Versicherer wollen sich absichern
Den Grund für diese Verschärfung nennt Zsohar deutlich: "Aufgrund der Risikoverschiebung sichern sich die Versicherer jetzt mit Hilfe ihrer Antragsfragen noch stärker ab. Das bedeutet für uns Analysten, alle Gesundheits- und gefahrerheblichen Fragen darauf hin zu prüfen, ob sie inhaltlich klar, einfach verständlich und transparent formuliert sind." Dabei dürfe der Versicherer im Rahmen seiner Risikoeinschätzung hinsichtlich Umfang und Ausmaß der Fragen nicht eingeschränkt werden. Zugleich dürfe der Kunde nicht in eine "Falle" gelockt werden, also aufgrund dieser Unklarheit nachträglich nicht den Schutz verlieren. Als Konsequenz wurde ein Verfahren entwickelt, "das einerseits die Menge an Fragen nicht negativ bewertet, andererseits aber unklare Begrifflichkeiten, die dem Kunden zum Verhängnis werden könnten, abwertet", so Zsohar. Als unklare und damit im Antragsfragen-Teilrating abzuwertende Begriffe nennt Morgen & Morgen u. a. Abgeschlagenheit, Atemstörungen, Gelenkschmerzen, Leistungsabfall, Schmerzen, Schwindel und Verschleiß. All diesen Begriffen sei gemein, dass sie sehr weit reichend sind und so fast jeder Kunde - in den letzten fünf Jahren - aus verschiedensten Gründen betroffen war. Man könne z. B. die Beschwerde "Magenschmerzen" nicht ernsthaft über fünf Jahre zurück angeben. "Es ist damit schon alleine durch die Fragestellung ein unklarer Sachverhalt geschaffen", kritisiert Zsohar. Gemeint sein könnten wohl nur ernsthafte Magenschmerzen, die den Kunden zum Arztbesuch veranlasst hatten oder hätten. Ansonsten seien es typische Bagatellfälle, die bei Weglassen im Antrag schließlich im BU-Fall nicht zur Leistungsverweigerung führen dürften.

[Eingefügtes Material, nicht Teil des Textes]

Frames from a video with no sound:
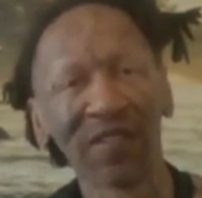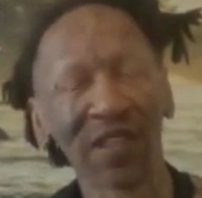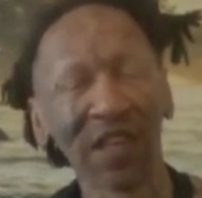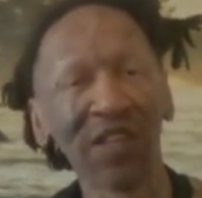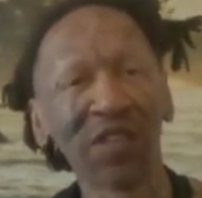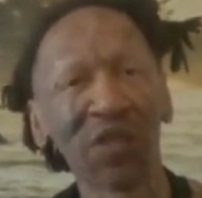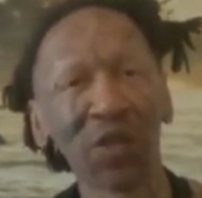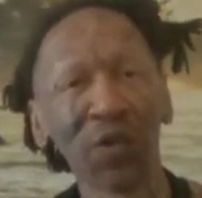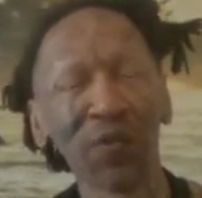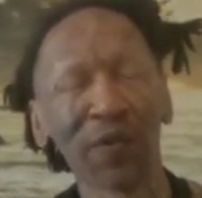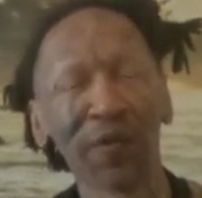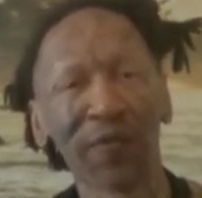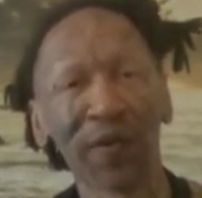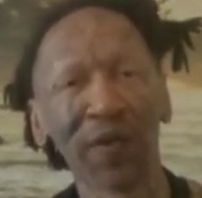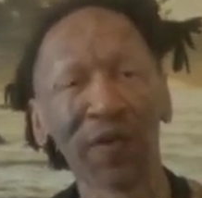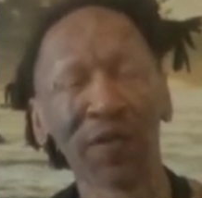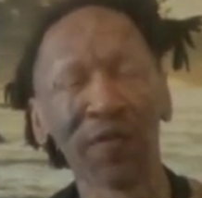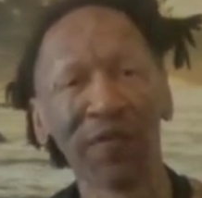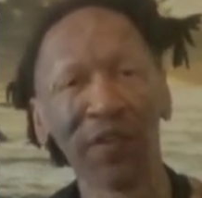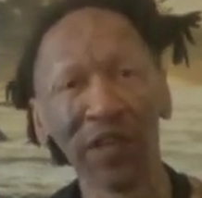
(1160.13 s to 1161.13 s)
Stay tuned for
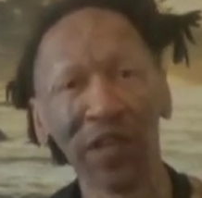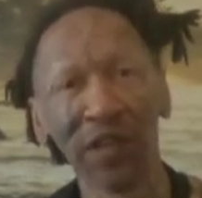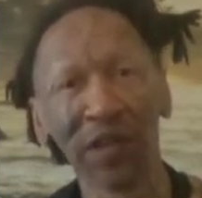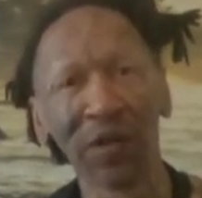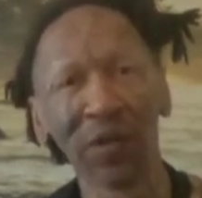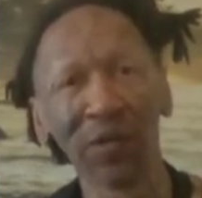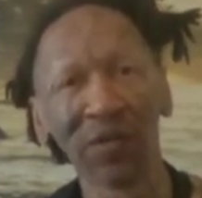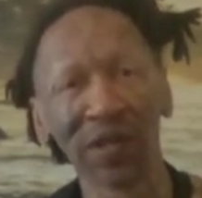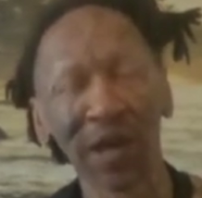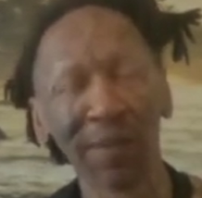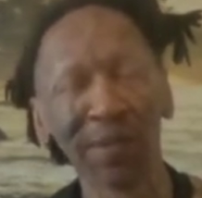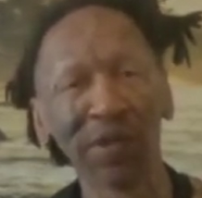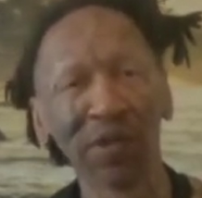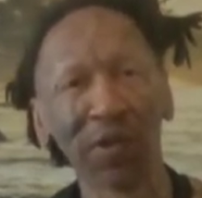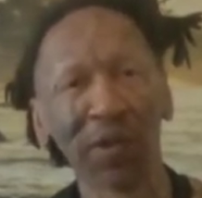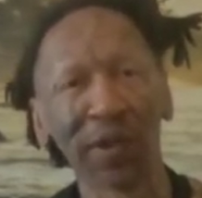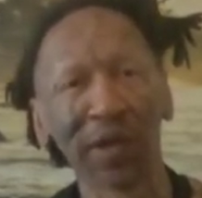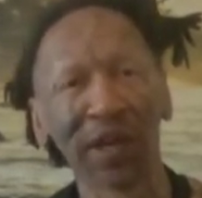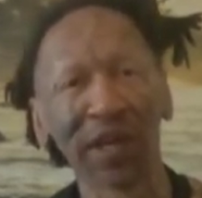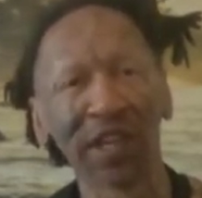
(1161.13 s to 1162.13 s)
further videos. I'll be
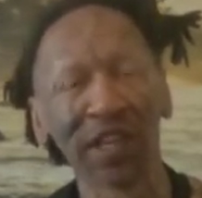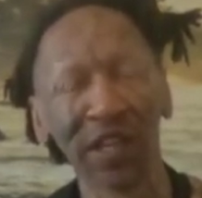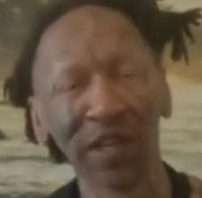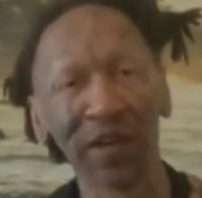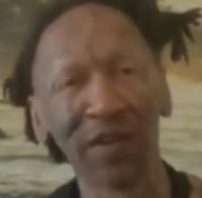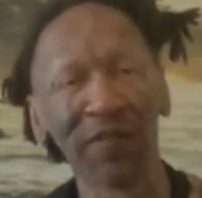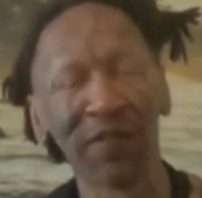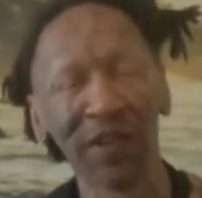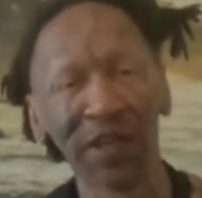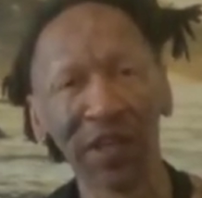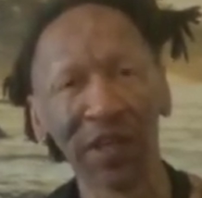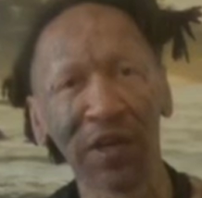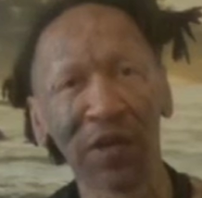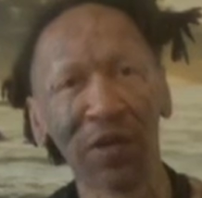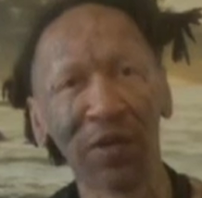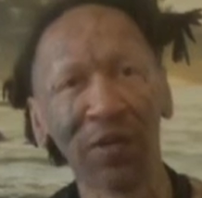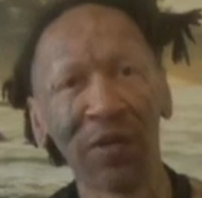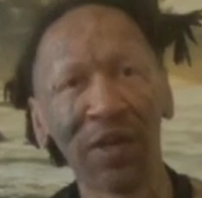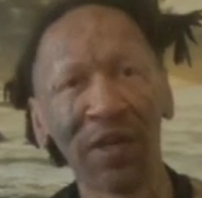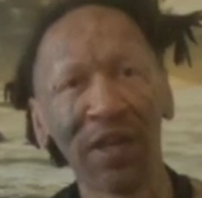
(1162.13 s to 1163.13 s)
doing a gear
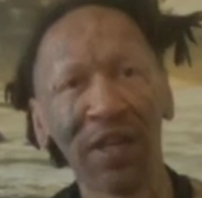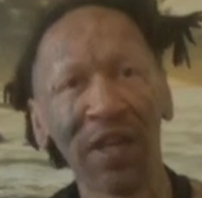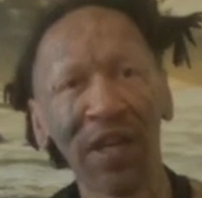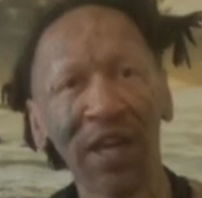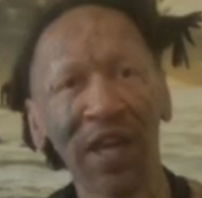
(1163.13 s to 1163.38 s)
video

Zeitliche Befristung der Gesundheitsfragen
Wie auch zuvor geht Morgen & Morgen hier weiter als der Gesetzgeber und setzt als Rating-Kriterium auf eine zeitliche Befristung der Gesundheitsfragen in die Vergangenheit. "Jede Frage, die zeitlich unbefristet ist, wird nun mit Punktabzug bewertet, da es dem Kunden nicht zuzumuten ist, alle Sachverhalte (z. B. Arztbesuche) von vor mehr als zehn Jahren noch wahrheitsgetreu und detailliert angeben zu können", erklärt Zsohar. Bei allgemeinen Gesundheitsfragen (Krankheit, Beschwerden) werde ein Zeitraum von über fünf Jahren in die Vergangenheit ebenfalls mit Punktabzug bestraft. Ausnahmen: Fragen nach HIV und nach Renten, die bereits ausgezahlt werden. "Da stationäre Behandlungen klarer im Gedächtnis bleiben, kann der abgefragte Zeitraum hier auf maximal zehn Jahre ausgedehnt sein, ohne Punktabzug zu riskieren", ergänzt Zsohar. Bei der Bewertung haben die Komponenten "Zeitliche Befristung der Fragen" sowie "Klarheit der Fragestellung" mehr Gewicht als die beiden anderen Kriterien "Hinweise und Informationen für Versicherungsnehmer" und "Konsequenz der Fragestellung". Unterm Strich könne ein schwaches Teilrating zu BU-Antragsfragen durchaus dazu führen, dass ein schlechteres M&M-Gesamt-BU-Rating herauskommt. Aktuell schaffen da nur noch elf Anbieter mit insgesamt 32 Tarifen ein ausgezeichnetes Gesamtergebnis: Allianz, Alte Leipziger, Basler, Condor, Delta Lloyd, HanseMerkur, LV 1871, Stuttgarter, Volkswohl Bund, Württembergische und Zurich (Stand: 8. 02.2008).